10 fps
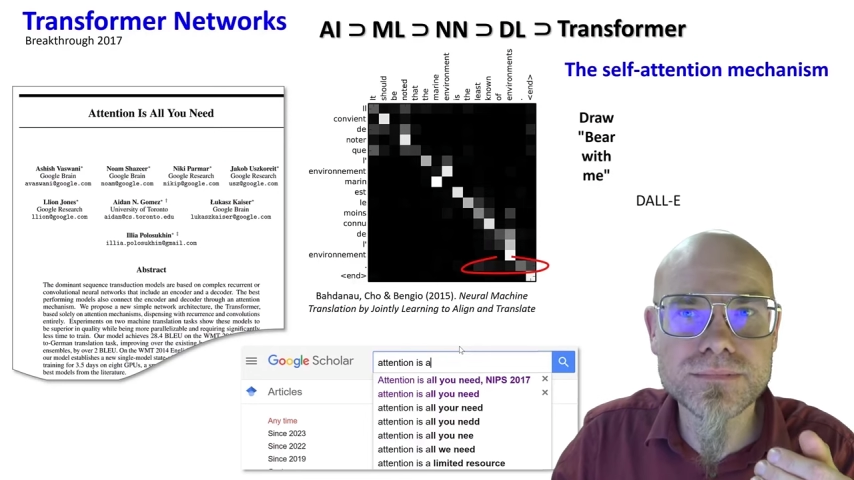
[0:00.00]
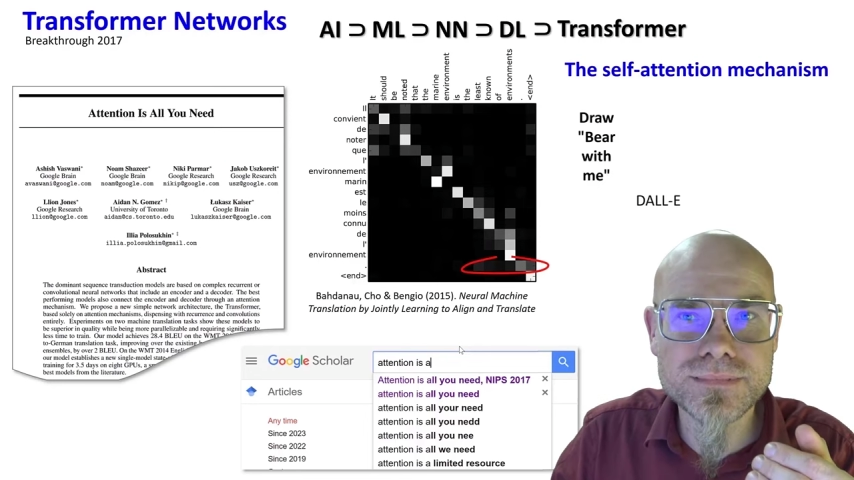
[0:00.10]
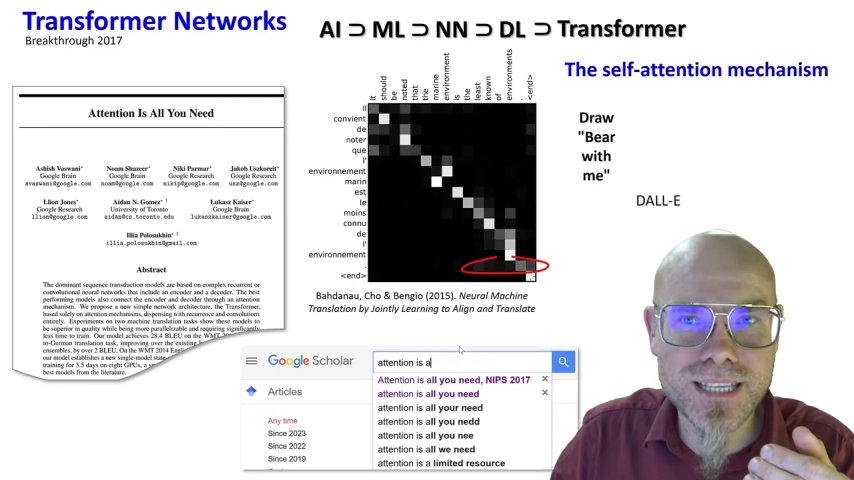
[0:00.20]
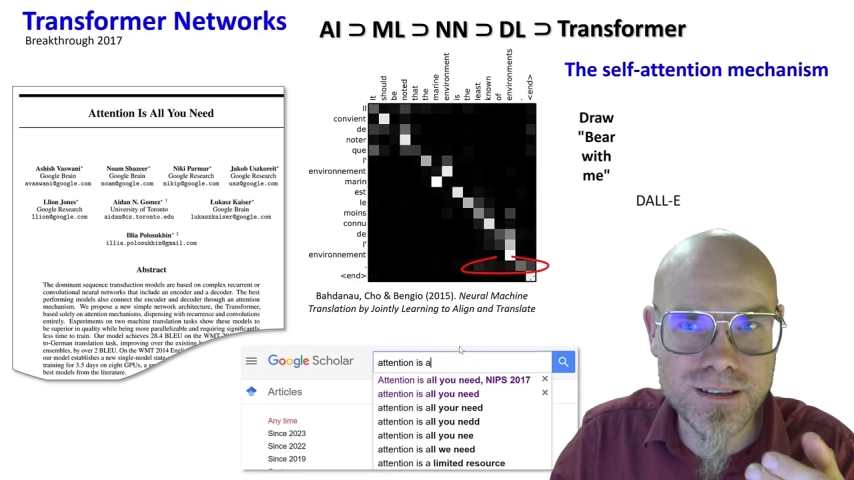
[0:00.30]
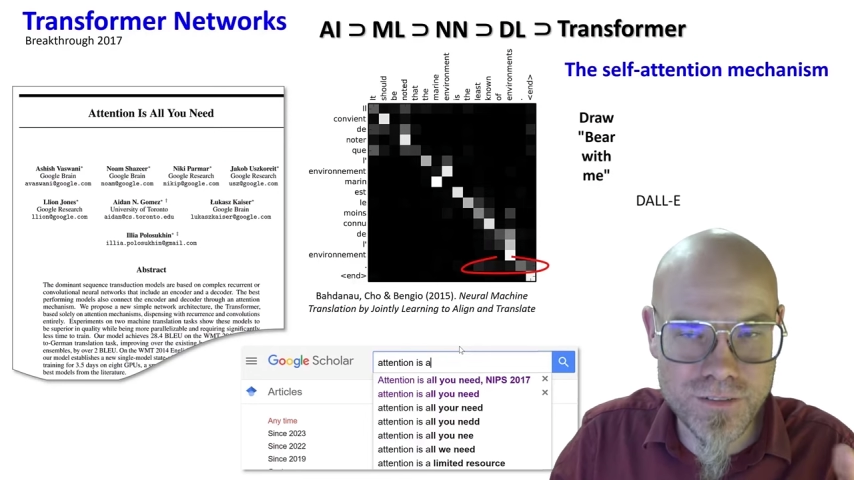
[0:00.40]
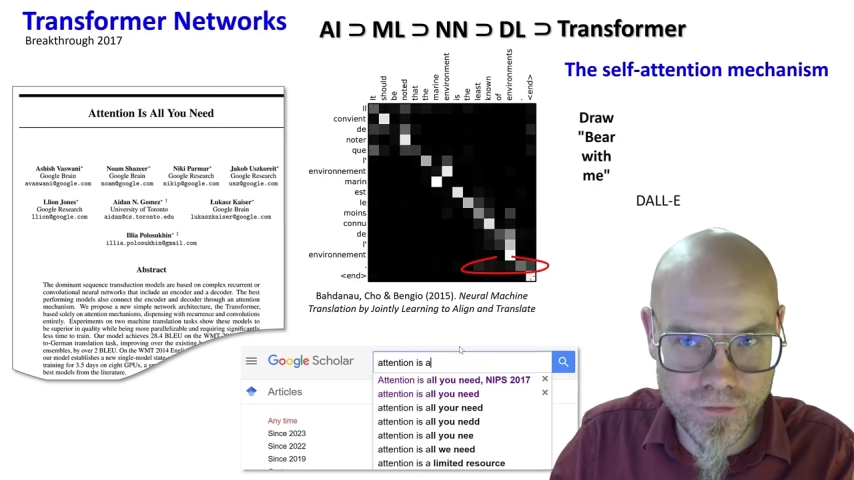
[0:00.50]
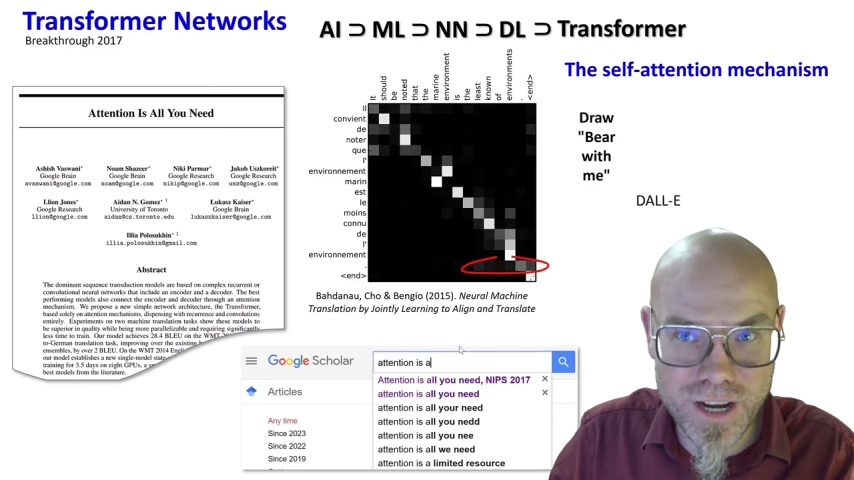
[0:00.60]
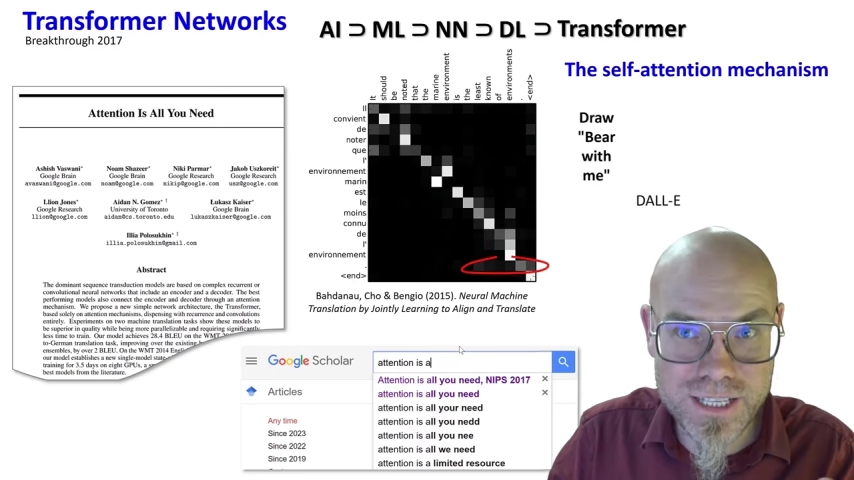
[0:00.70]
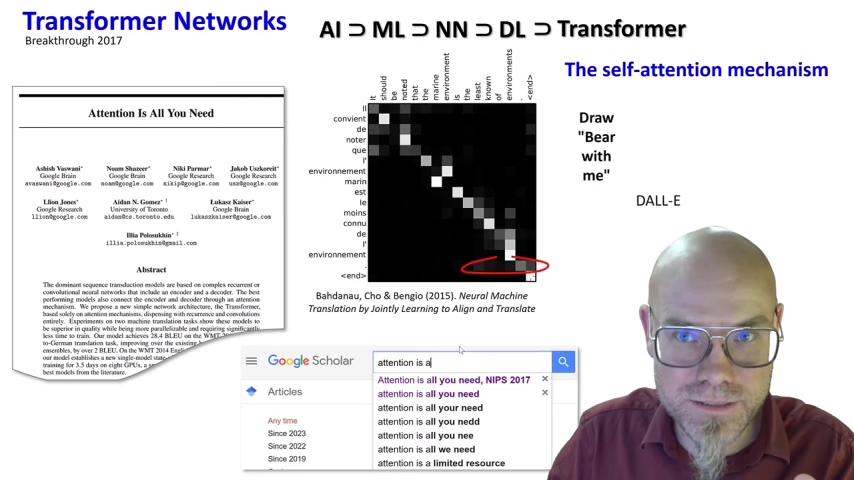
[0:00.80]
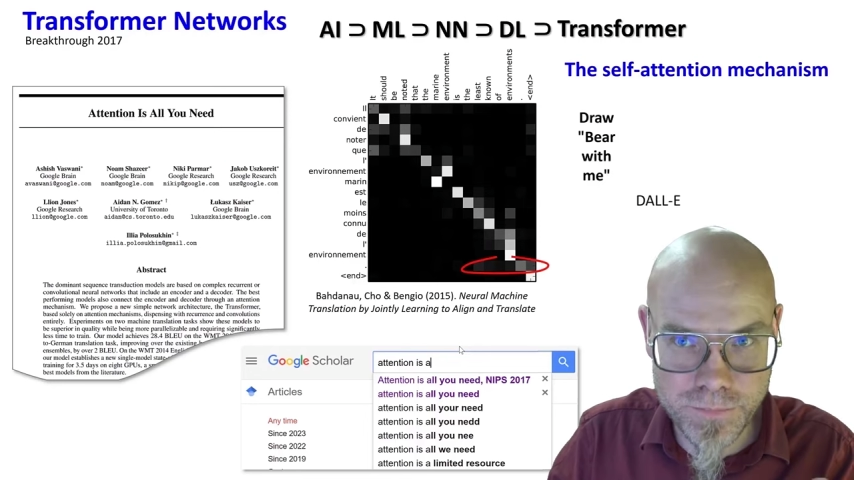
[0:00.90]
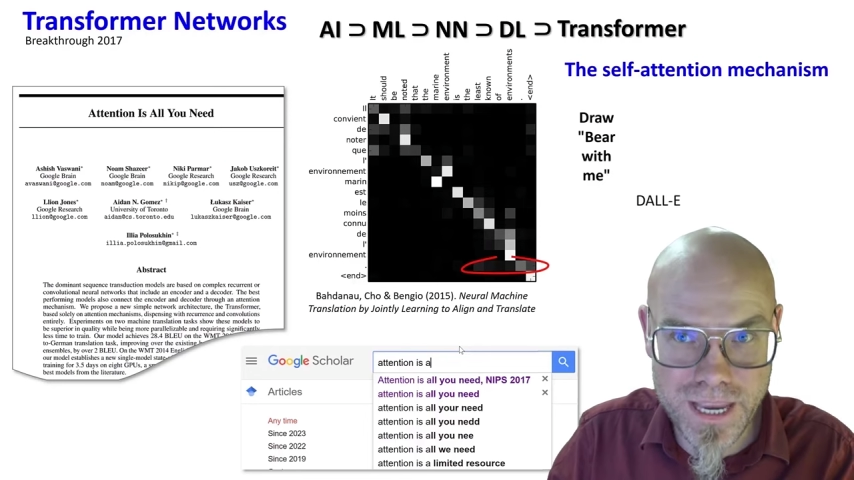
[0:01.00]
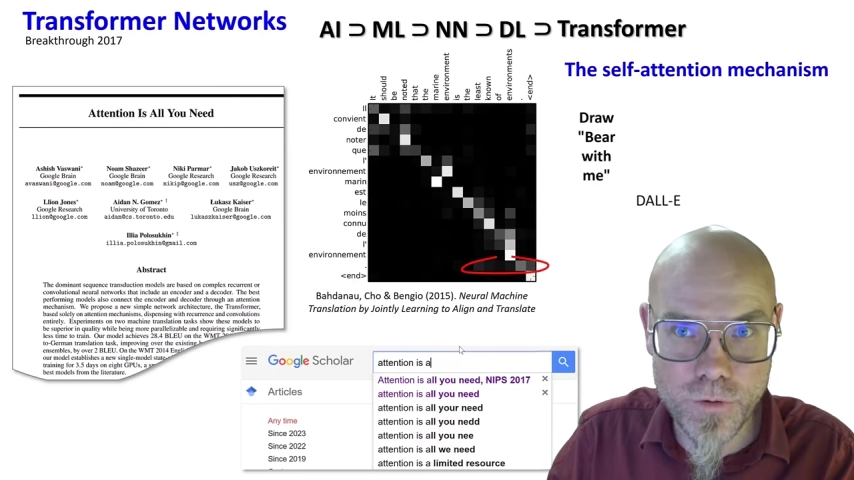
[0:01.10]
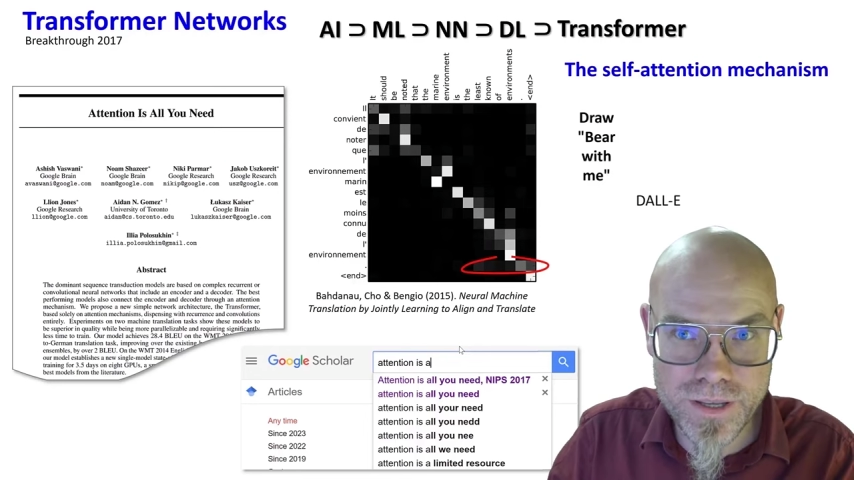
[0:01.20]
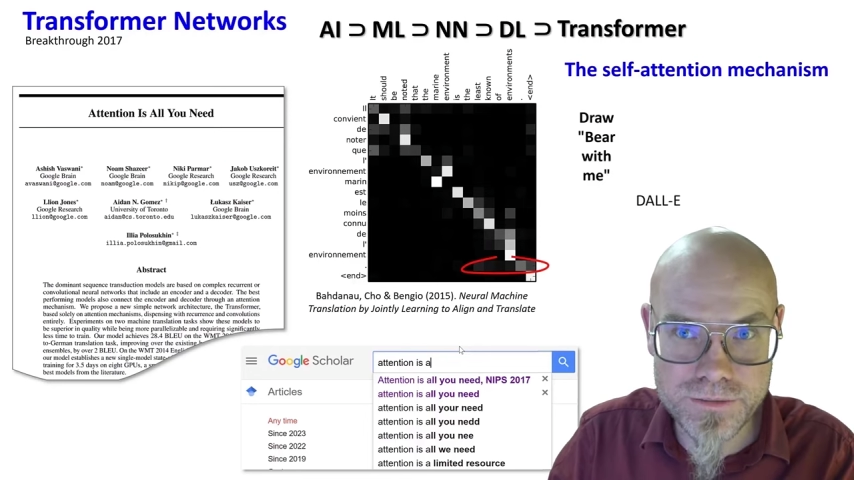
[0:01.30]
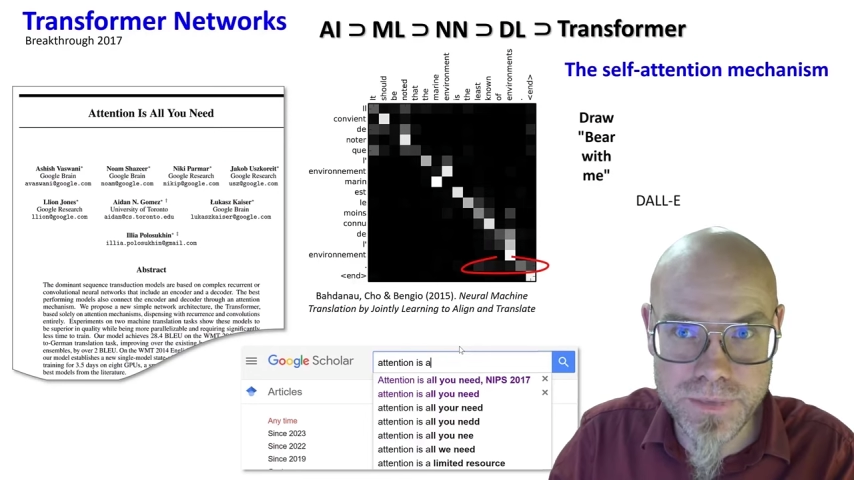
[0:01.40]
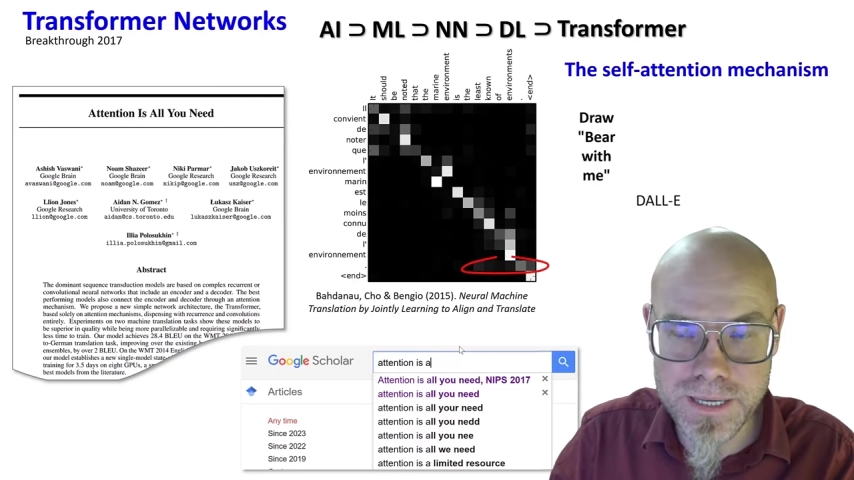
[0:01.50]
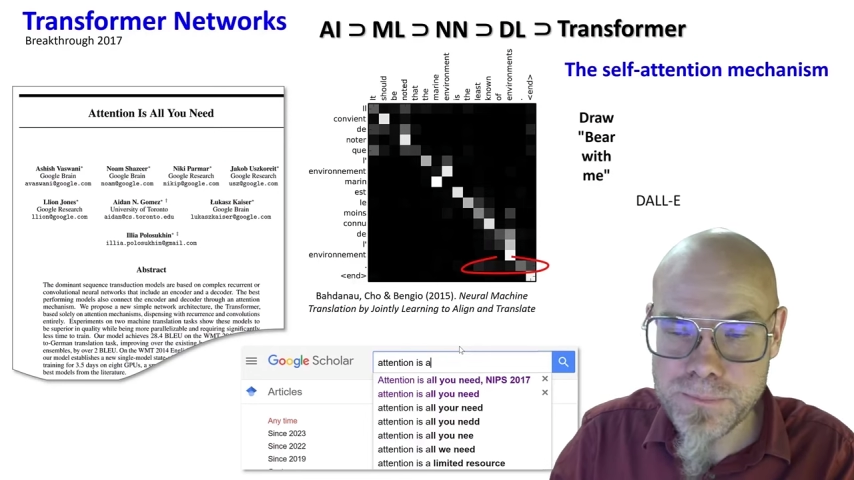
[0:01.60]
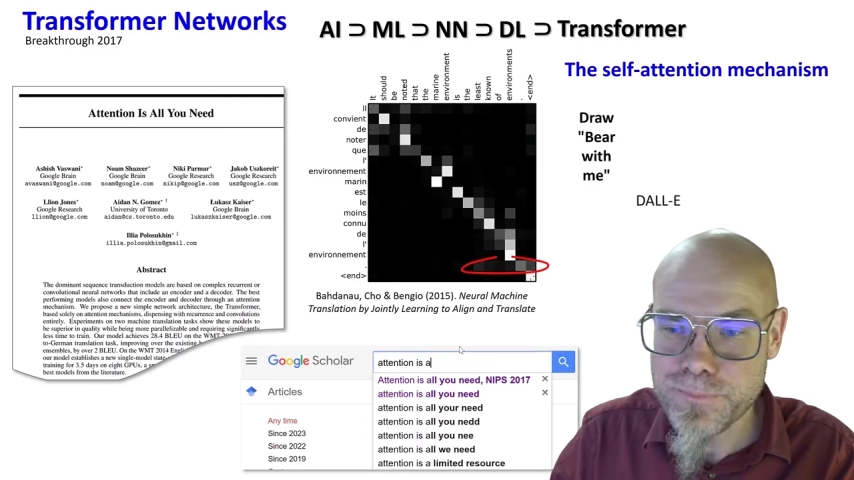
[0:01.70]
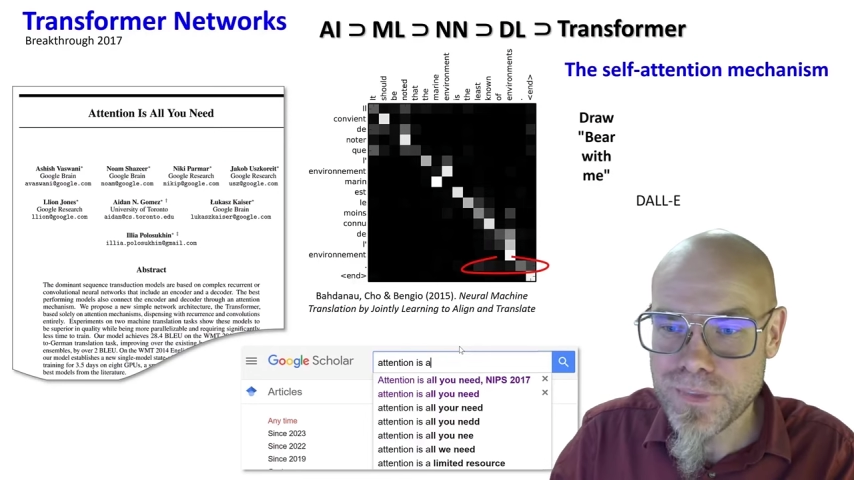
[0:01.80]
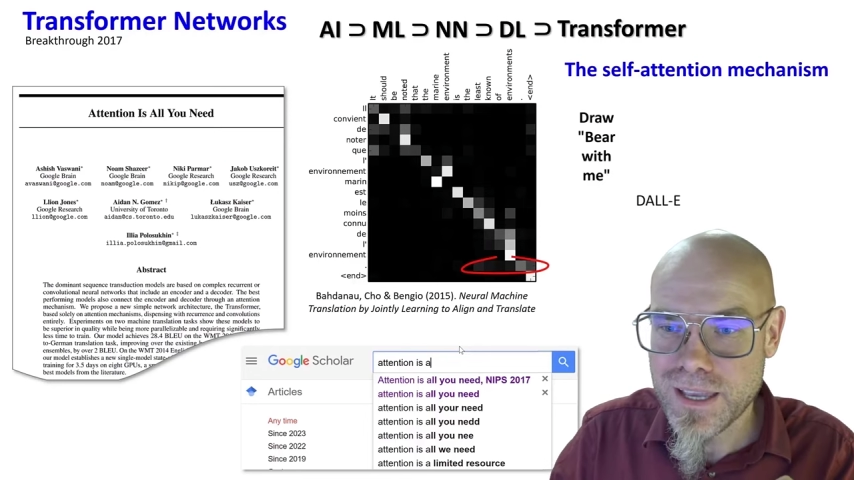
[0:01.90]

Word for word: the phrase bear with me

EXERCISE AIM
A verbatim copy of all the records, minus the pictures, is the expected answer.

RESPONSE FOR THIS EXERCISE
10 fps
[0:00.00]
[0:00.10]
[0:00.20]
[0:00.30]
[0:00.40]
[0:00.50]
[0:00.60]
[0:00.70]
[0:00.80]
[0:00.90]
[0:01.00]
[0:01.10]
[0:01.20]
[0:01.30]
[0:01.40]
[0:01.50]
[0:01.60]
[0:01.70]
[0:01.80]
[0:01.90]

Word for word: the phrase bear with me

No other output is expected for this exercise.